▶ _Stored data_
□ □ □ □ □ □ □

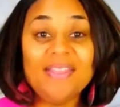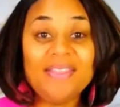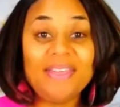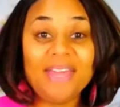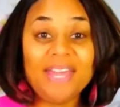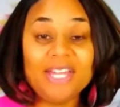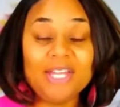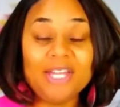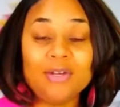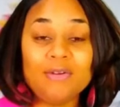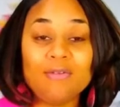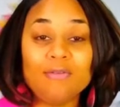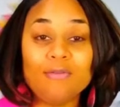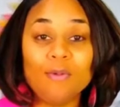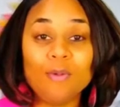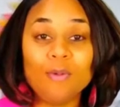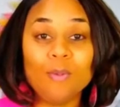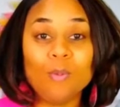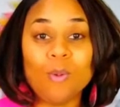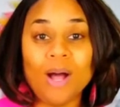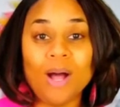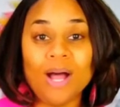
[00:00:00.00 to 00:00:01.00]
Thank you
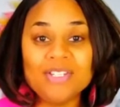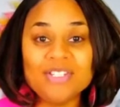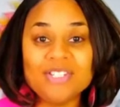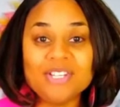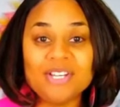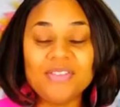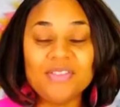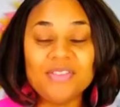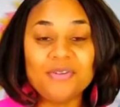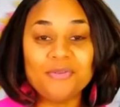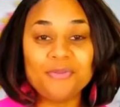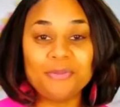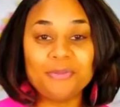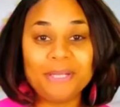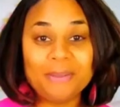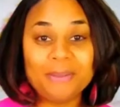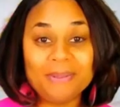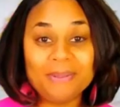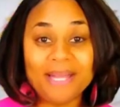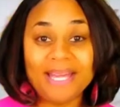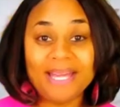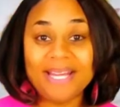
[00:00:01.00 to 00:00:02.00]
for watching the
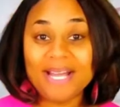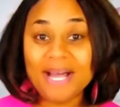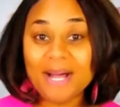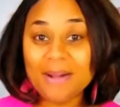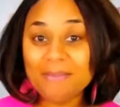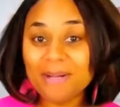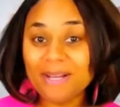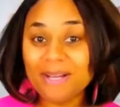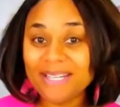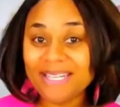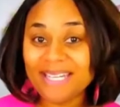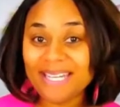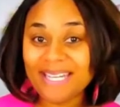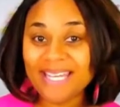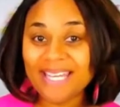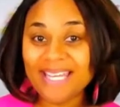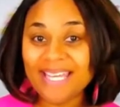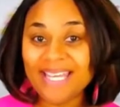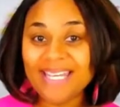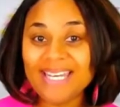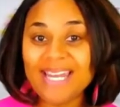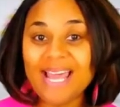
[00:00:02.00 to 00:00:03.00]
replay. Come on
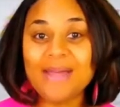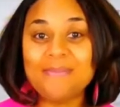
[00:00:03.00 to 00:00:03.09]
in.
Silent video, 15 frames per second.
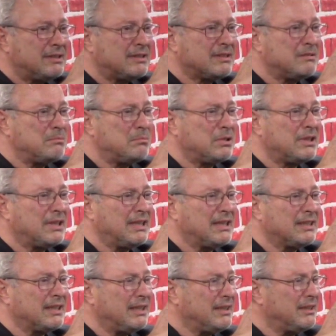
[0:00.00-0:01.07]
It's
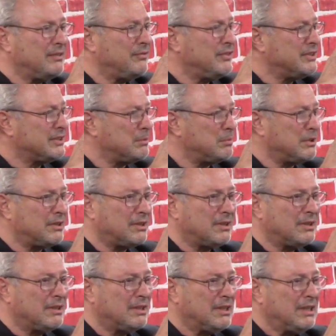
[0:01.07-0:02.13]
completely invisible.
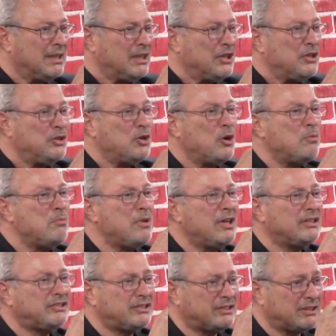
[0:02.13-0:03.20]
No
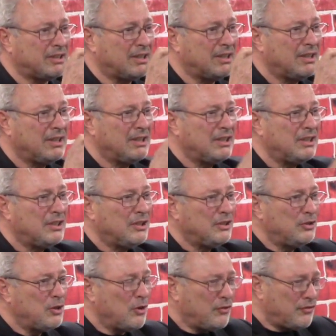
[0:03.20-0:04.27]
muss,
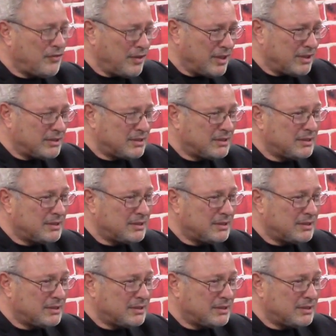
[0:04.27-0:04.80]
no fuss,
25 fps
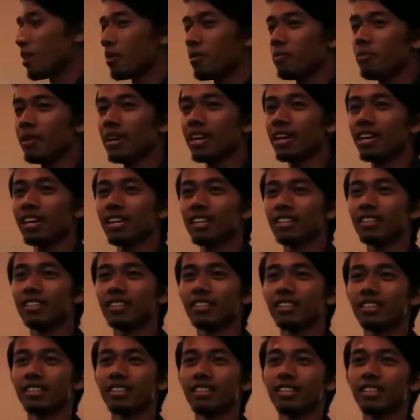hobby
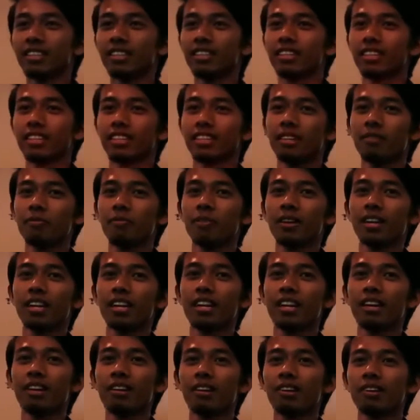
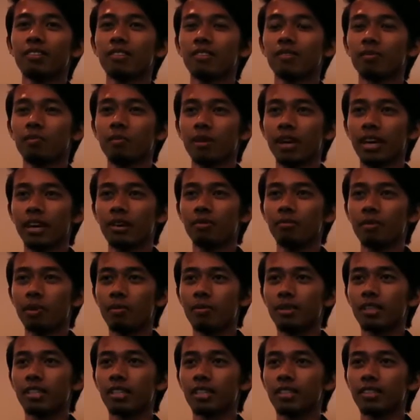definitely playing
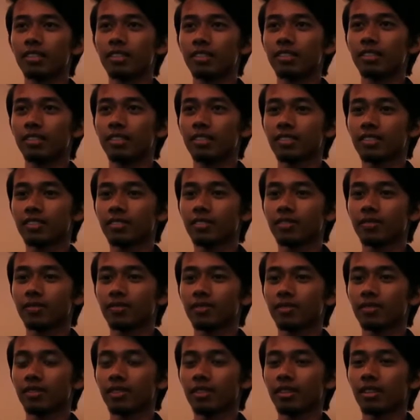badminton. My
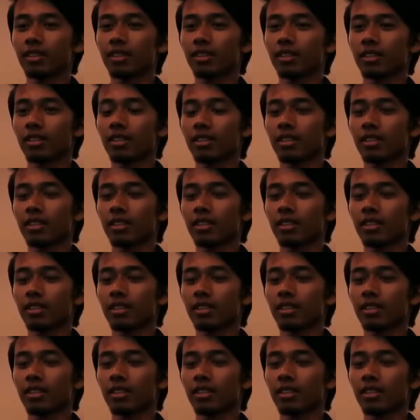hobby is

□ □ □ □ □ □ □

Print only the lines from the one with "[00:00:02.00 to 00:00:03.00]" through the last line of the data above, exactly and with both ends, and please omit any pictures.

▶ _SOLVED EXERCISE_
[00:00:02.00 to 00:00:03.00]
replay. Come on
[00:00:03.00 to 00:00:03.09]
in.
Silent video, 15 frames per second.
[0:00.00-0:01.07]
It's
[0:01.07-0:02.13]
completely invisible.
[0:02.13-0:03.20]
No
[0:03.20-0:04.27]
muss,
[0:04.27-0:04.80]
no fuss,
25 fps
hobby
definitely playing
badminton. My
hobby is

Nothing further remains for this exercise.